GetClassical at Yamaha Piano Salon presented pianist Eric Zuber in a stirring concert April 18 in New York. In a program consisting entirely of Preludes, Zuber showed how composers of the late 19th and early 20th centuries developed this short form into works of astounding creativity and force. In addition to thoughtful and virtuosic performances of Chopin, Debussy, Scriabin, and Rachmaninoff, Zuber gave us a sturdy new Prelude written for him by pianist-composer Sean Chen, and an evocative one of Zuber’s own, the first completed composition by this Boesendorfer International Piano Competition gold medalist.
The salon concerts organized by GetClassical founder Ilona Oltuski embody her vision of returning classical music to the intimate spaces in which it was usually heard during the 19th century, bringing listeners much closer to the performers than they can ever get in concert halls. They’re part of a growing do-it-yourself movement of independent promoters and artists that I’ve been lately privileged to cover.
Zuber’s own artistic vision fits the intimate-concert theme. The pianist favors a revival of the pianist-composer. In modern times, he notes, little new piano music is written by virtuoso pianists, unlike in the days of Schubert, Chopin, Liszt, Brahms, Rachmaninoff, and Brahms, to name a few. A composer who is intimately familiar with the instrument can make it speak, he believes, with the greatest authenticity and creative energy. To this end, he commissioned Chen’s Prelude in F-sharp minor and premiered it last night, with the composer in attendance along with several young pianists and other artists. One of the latter was the preternaturally talented, fashion-inspired young photographer Murlin Saint-Jean, whose work was on display in the salon.
Chen’s piece uses standard Western modes to tell an accessible modern story of sturm und drang. I thought I detected inspiration from both Beethoven and Rachmaninoff, and even a little Chopin, in this somewhat grim yet still appealing piece, in which a tranquil interval leads to an aggressively angular closing statement.
Zuber overcame a bit of nervousness to present his own virgin composition, a Prelude entitled “Migration.” Repeated fifths suggest the long, difficult “walk” of today’s millions of refugees worldwide.
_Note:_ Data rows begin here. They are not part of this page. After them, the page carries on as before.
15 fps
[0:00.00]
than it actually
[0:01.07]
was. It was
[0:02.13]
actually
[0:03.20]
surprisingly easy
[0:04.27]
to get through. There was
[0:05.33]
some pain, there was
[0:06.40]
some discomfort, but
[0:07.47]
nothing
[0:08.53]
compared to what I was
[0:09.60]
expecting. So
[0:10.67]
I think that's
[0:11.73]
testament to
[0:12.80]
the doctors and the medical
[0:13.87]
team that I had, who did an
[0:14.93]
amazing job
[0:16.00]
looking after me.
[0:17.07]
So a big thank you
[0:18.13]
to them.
At the same time they call to mind some of Bartók’s music for young people. Alternating treble and bass passages represent the voices of various family members in refugee families. It’s an accomplished small work of skill, sensitivity, and promise.
But open the concert, Zuber presented five of Chopin’s brief Op. 28 Preludes. These are so familiar that playing them in concert can almost suggest an ironic intent. To me, though, they are one of the clearest windows into a pianist’s sensibility. Zuber took unusually slow tempos in No. 6 in B minor, my own favorite from my piano-student days, and the familiar “Raindrop” Prelude with its thrillingly ominous middle section. He steered clear of schmaltz and revealed the heart of the music. Prelude No. 1 in C Major – the shortest famous piano piece ever? – was a stormy blast of hyper-romance; and brilliant technique enabled him to play No. 3 in G minor as fast as is humanly possible without losing the distinctions among the individual notes.
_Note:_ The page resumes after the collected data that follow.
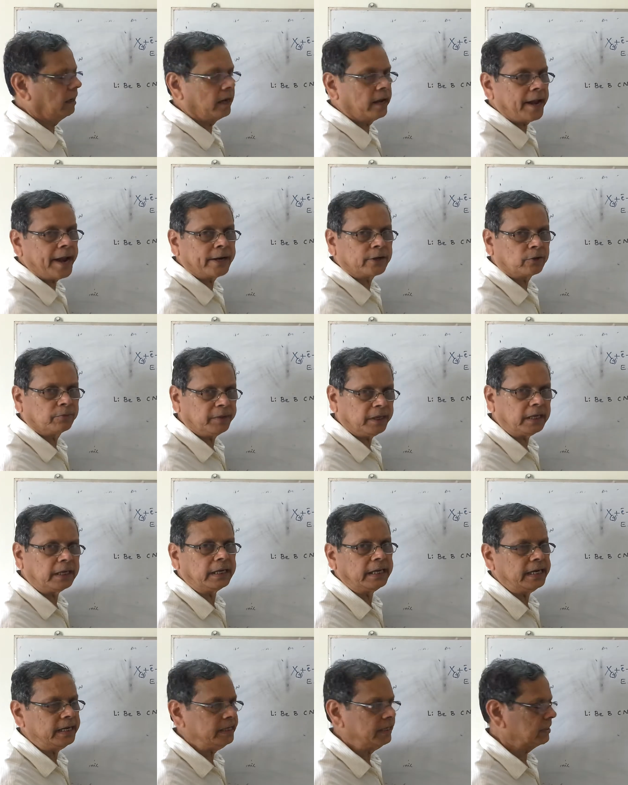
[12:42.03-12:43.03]
atomic
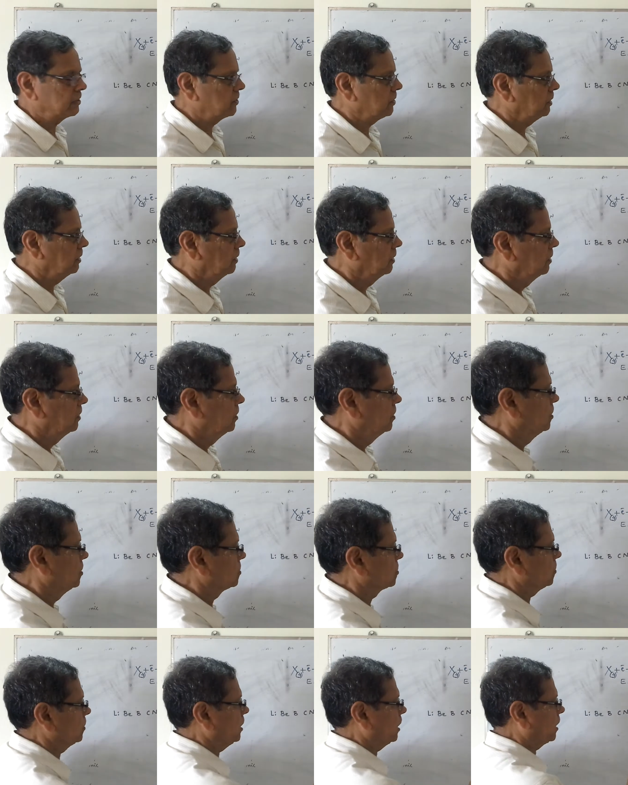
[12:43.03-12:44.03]
radius.
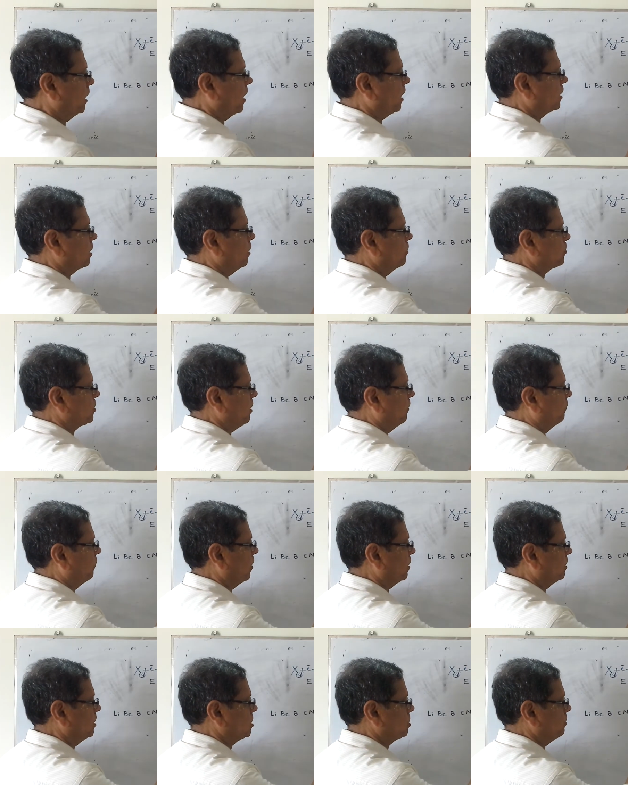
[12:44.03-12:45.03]
So the correct option
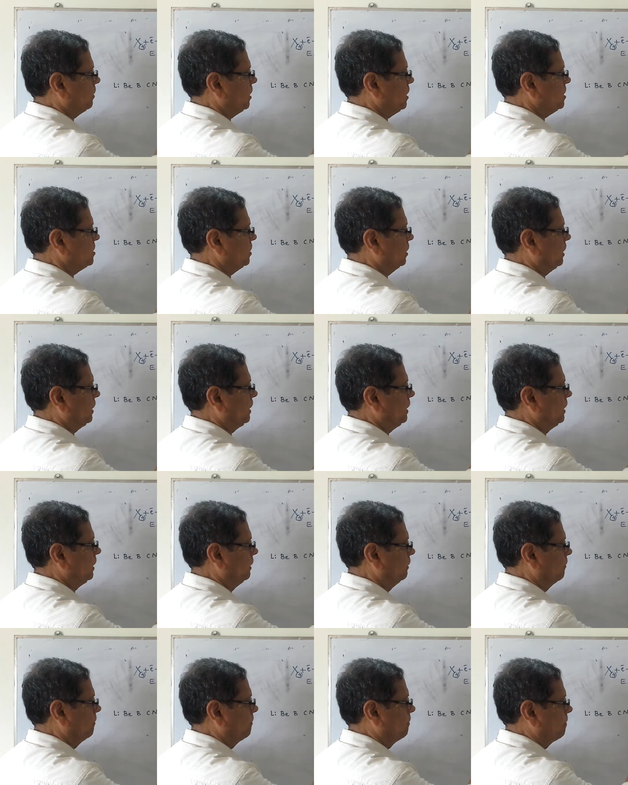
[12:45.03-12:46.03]
for this one is
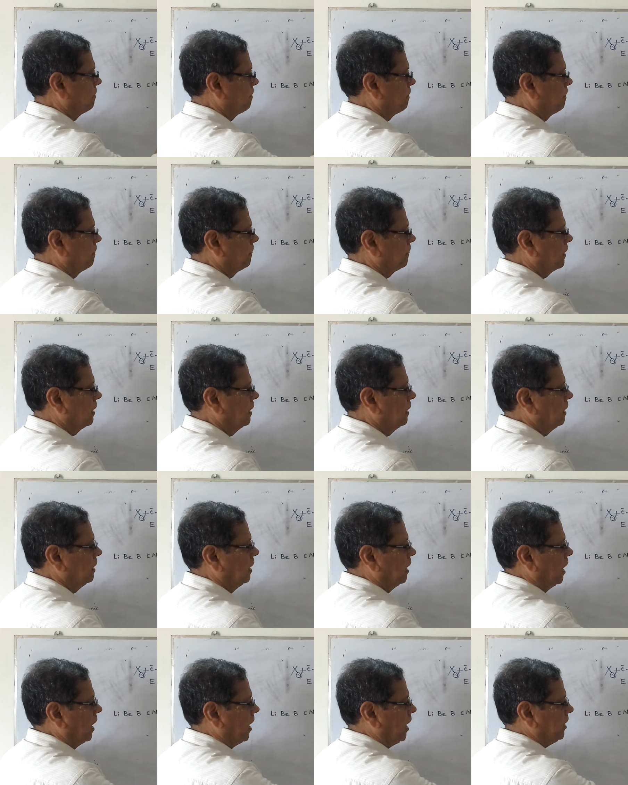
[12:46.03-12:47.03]
D.
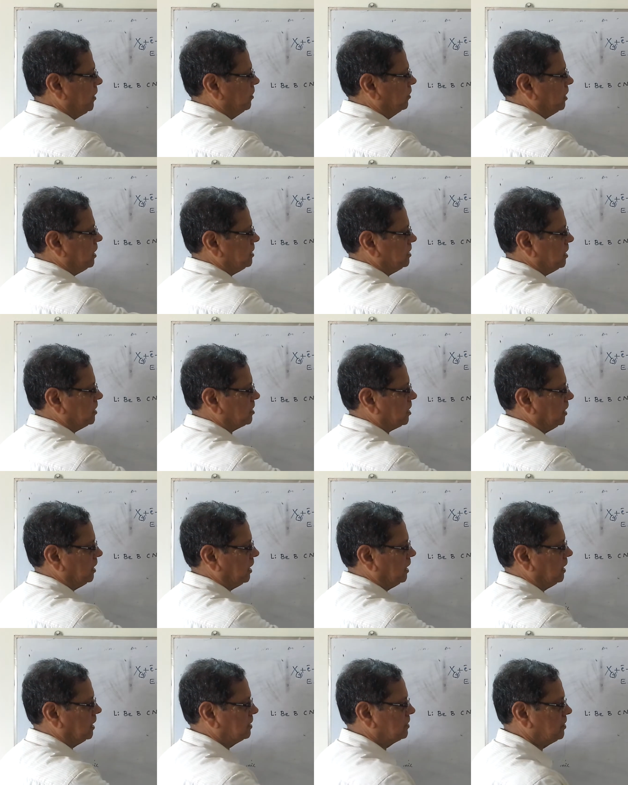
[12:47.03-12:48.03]
Ionization
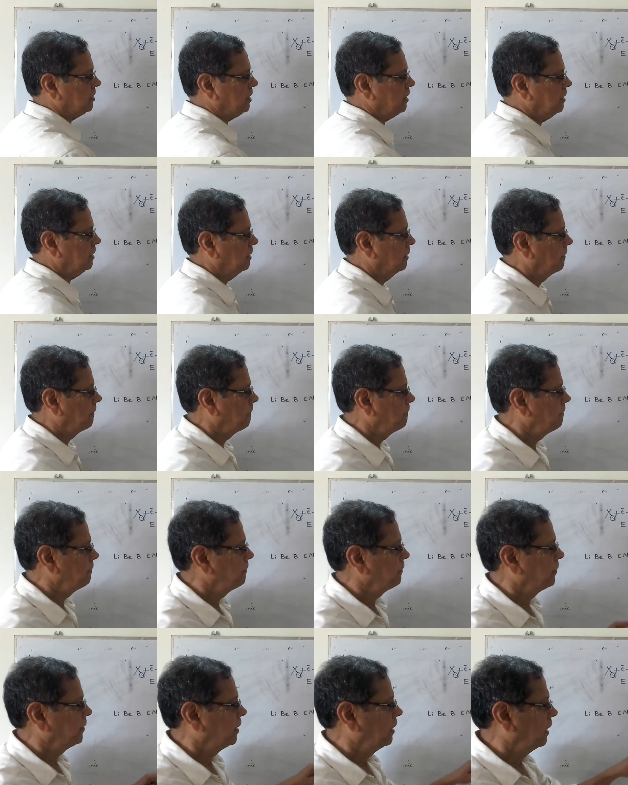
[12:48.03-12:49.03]
energy
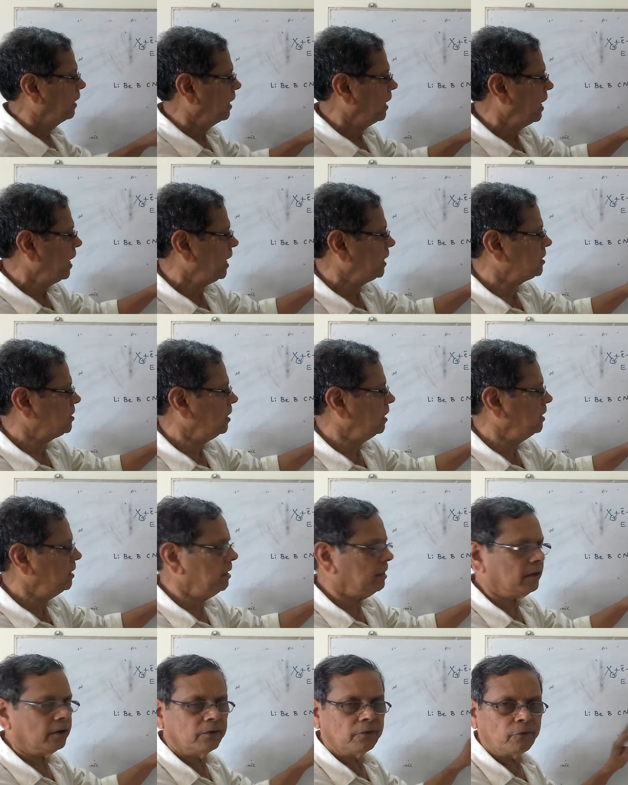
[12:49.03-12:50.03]

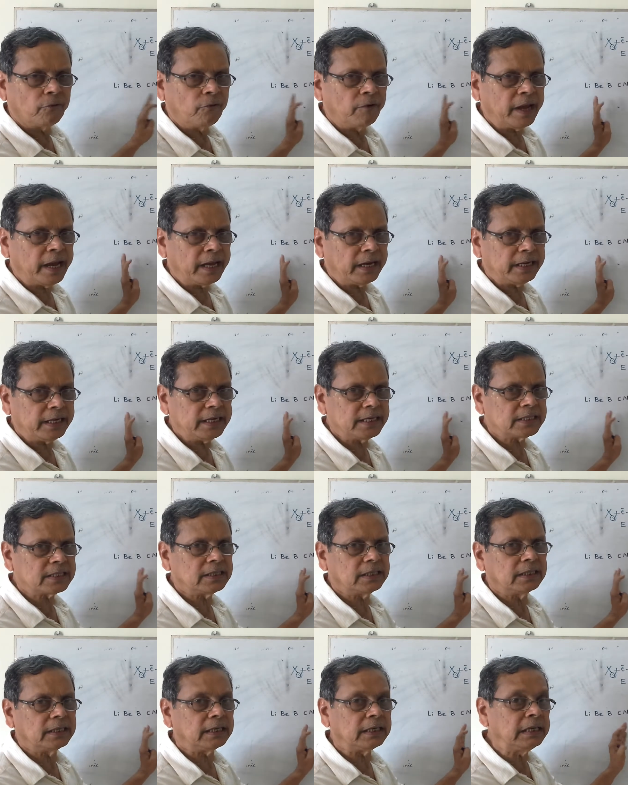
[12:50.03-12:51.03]
actually
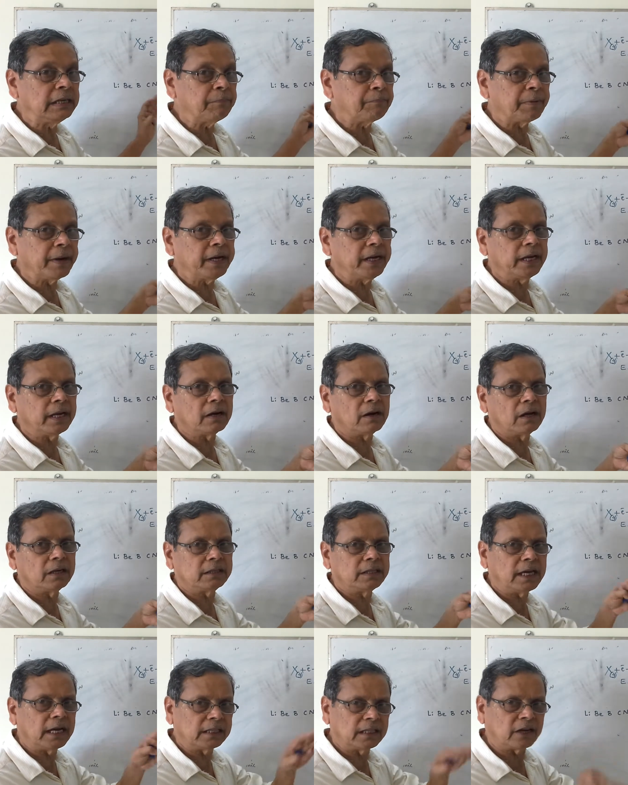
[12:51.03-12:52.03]
varies depending on
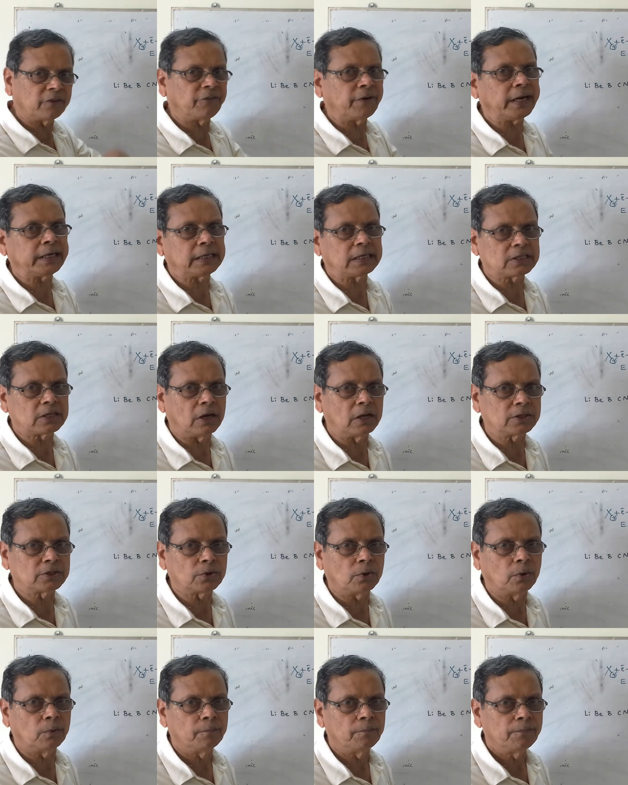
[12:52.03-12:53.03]
the other factors
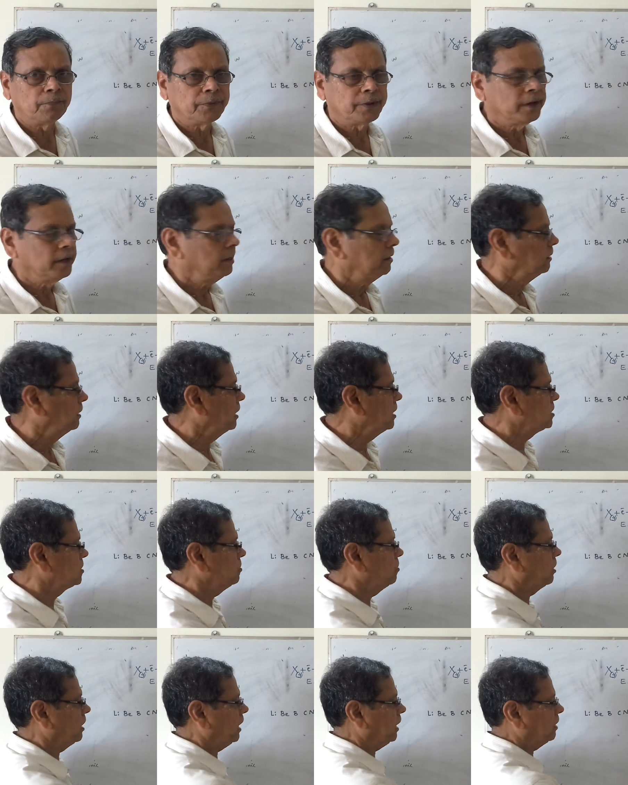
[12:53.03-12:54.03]
also. There is
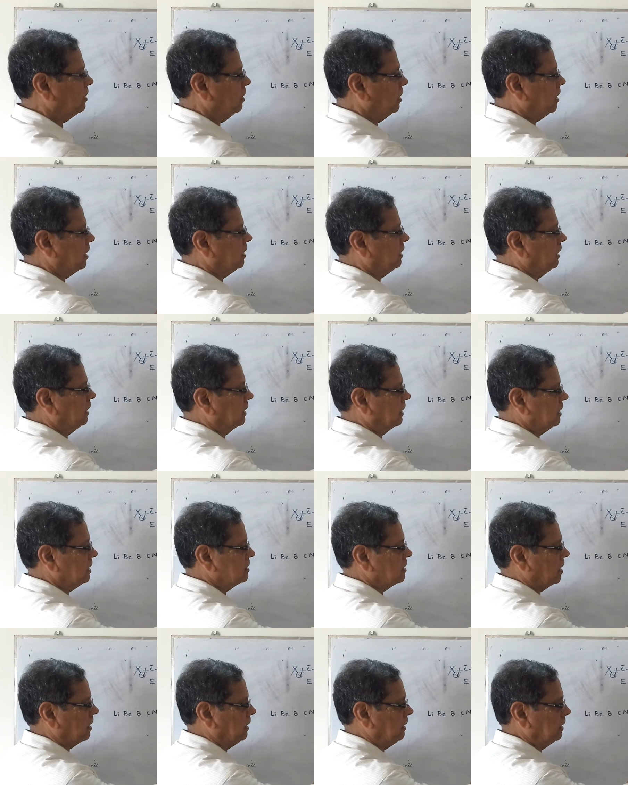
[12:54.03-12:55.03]
no regular decrease
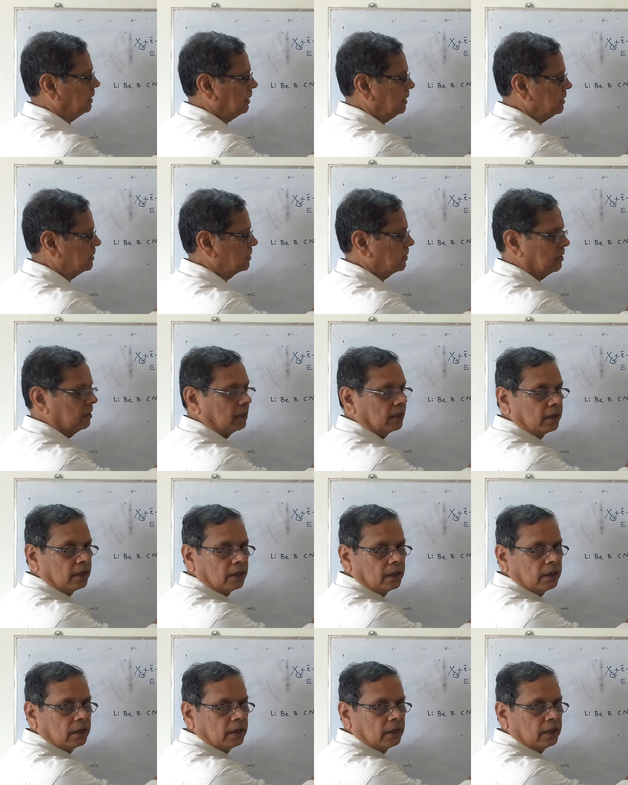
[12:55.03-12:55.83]
or increase.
The sometimes harsh tones of the Yamaha grand piano amid the plain rectangular room’s constrained acoustics weren’t ideal for that piece, or for similar passages in others, but the clarity of the performances shone through. The piano also gave a slightly metallic sheen to Debussy’s “Bruyeres” Prelude, which Zuber played with great sensitivity.
The violent rolling clusters and nonstop movement of the next Debussy selection, the furious “Ce qu’a vu le vent d’ouest,” opened the doors for the famous “La cathédrake engloutie,” which Zuber also gave a very deliberate pace to highlight the innovative harmonies in these eternal chords.
After performing Scriabin’s Prelude for the Left Hand Op. 9 No. 1 sensitively and straightforwardly, Zuber then arrived at the capstone of the evening, seven Preludes from Rachmaninoff’s Op. 23. These pieces stretch the boundaries of the genre. The grand sweep of the turbulent No. 2, with its almost comically overdone ending; the gruff march of the stirring No. 5; the jolly dancing motifs of No. 3; and the moody appassionato of No. 4 all helped make this extended sequence a strong statement of a young musician’s serene skill in dense and climactic passages as well as quieter, more spacious moments.
Playing familiar pieces is a two-edged sword. It gives us an easy way in. But it also prompts us to contrast our own mental images of the music with the performer’s, and, fairly or not, we can find the latter wanting. For this listener, Zuber’s concert wanted for nothing.